_Problem details:_ Copy the lines below as they are; omit the images they contain.
__________________________________________________
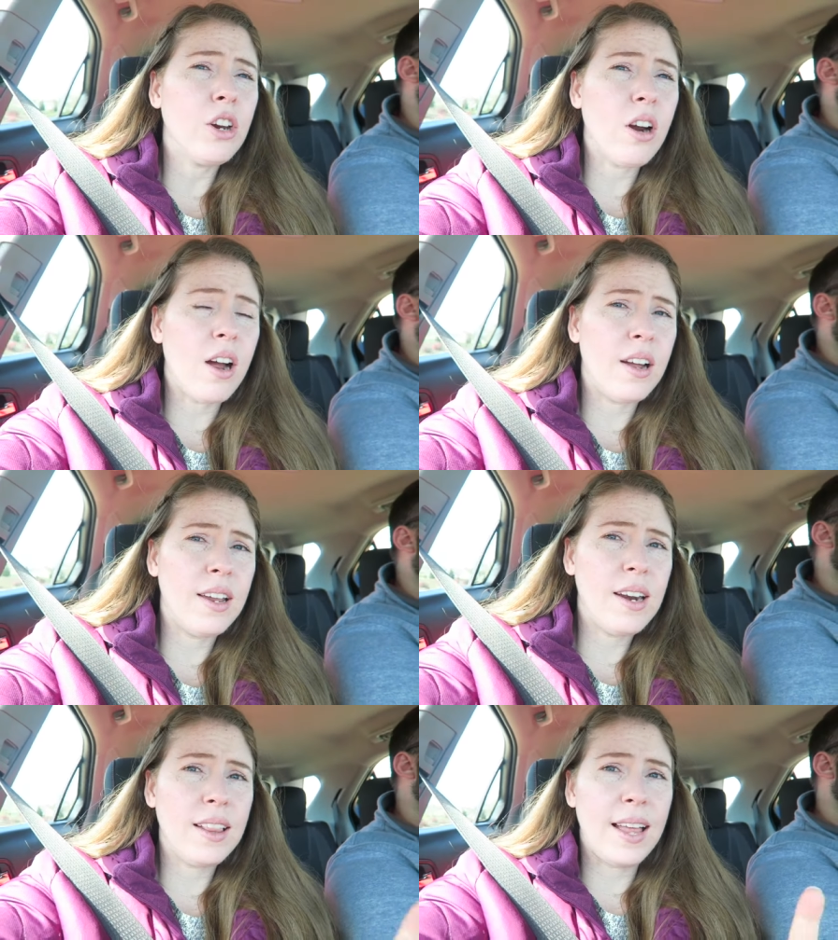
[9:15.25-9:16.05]
You're
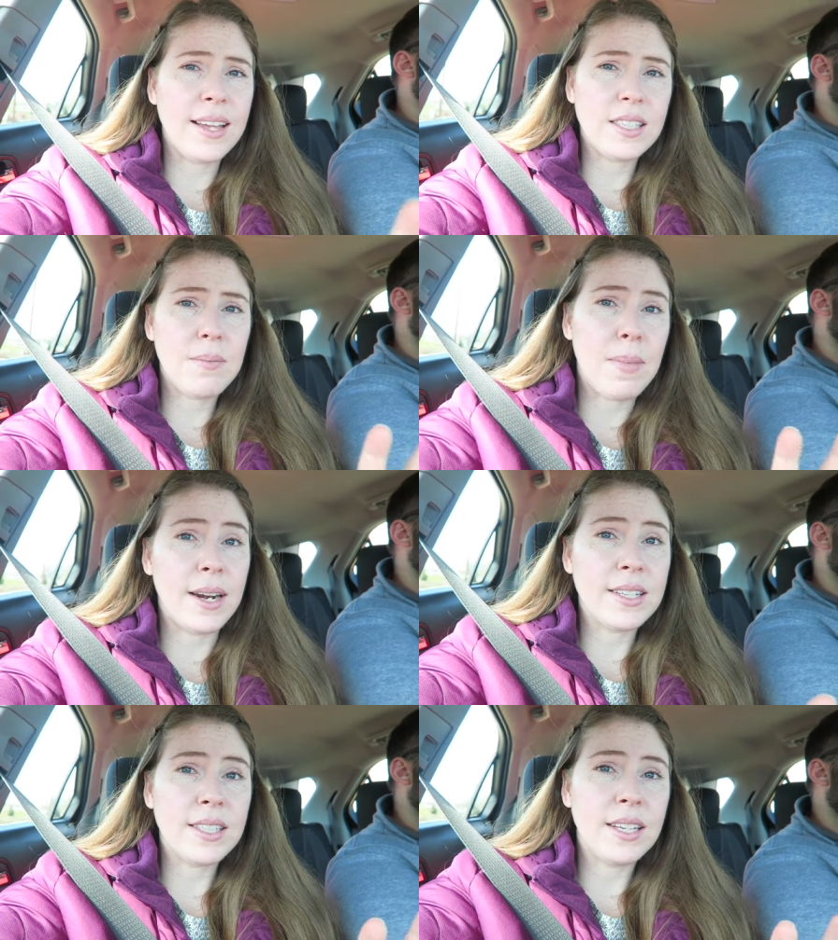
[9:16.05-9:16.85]
on less
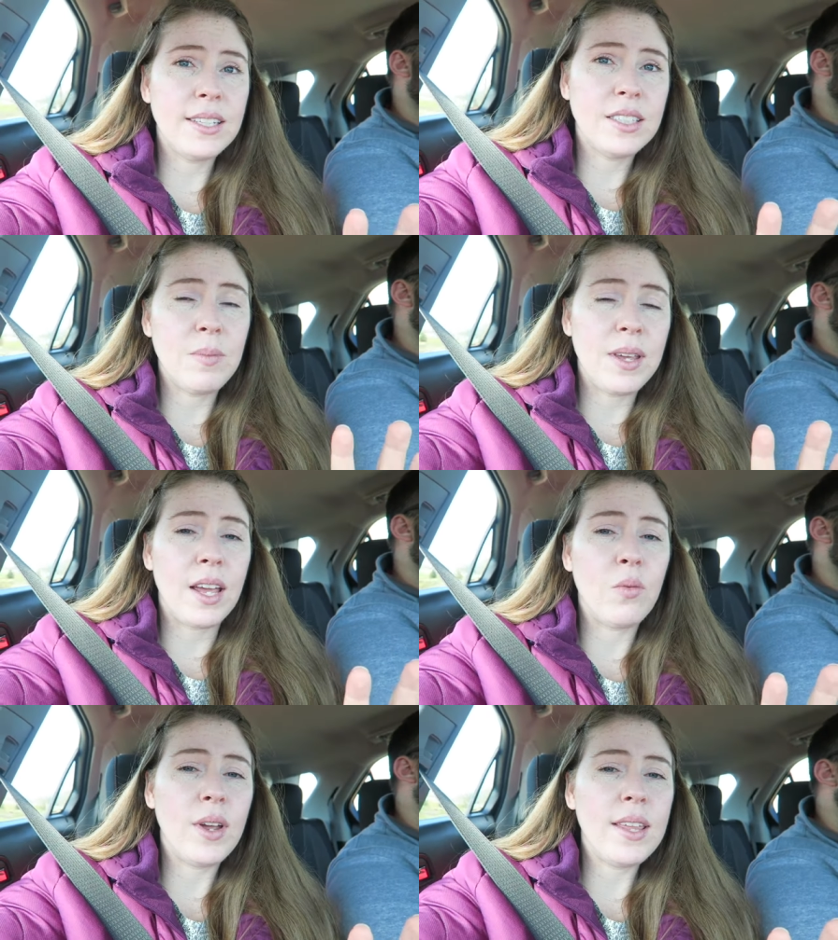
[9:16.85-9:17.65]
medicine to
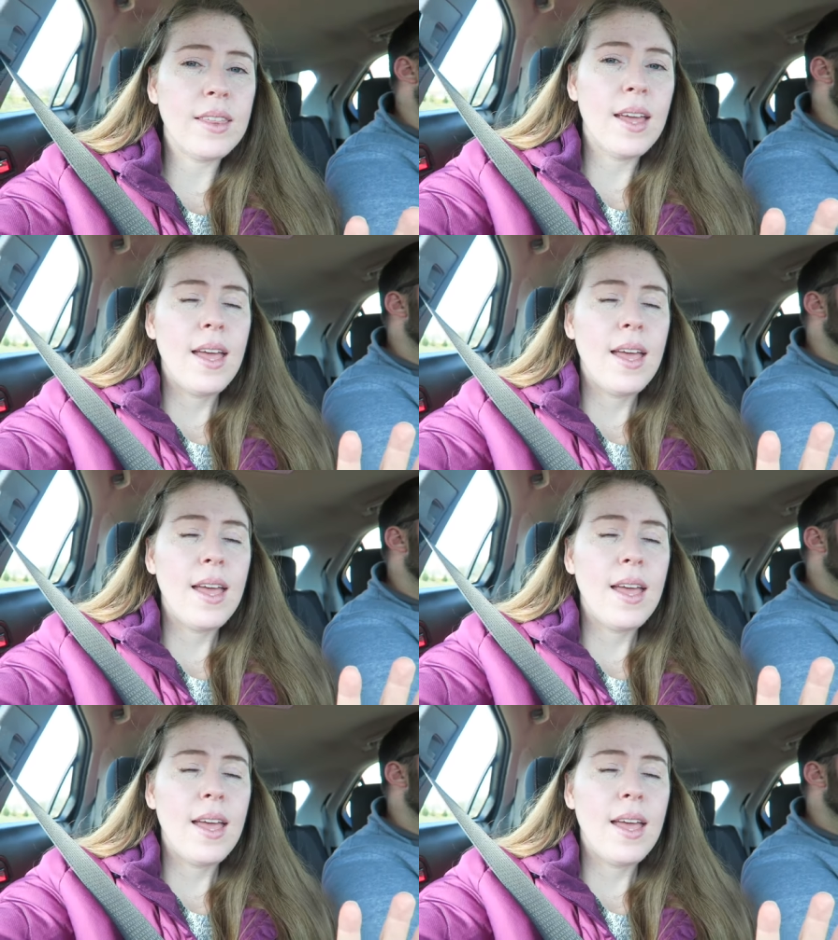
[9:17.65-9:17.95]
begin with,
__________________________________________________
_Exercise output:_
[9:15.25-9:16.05]
You're
[9:16.05-9:16.85]
on less
[9:16.85-9:17.65]
medicine to
[9:17.65-9:17.95]
begin with,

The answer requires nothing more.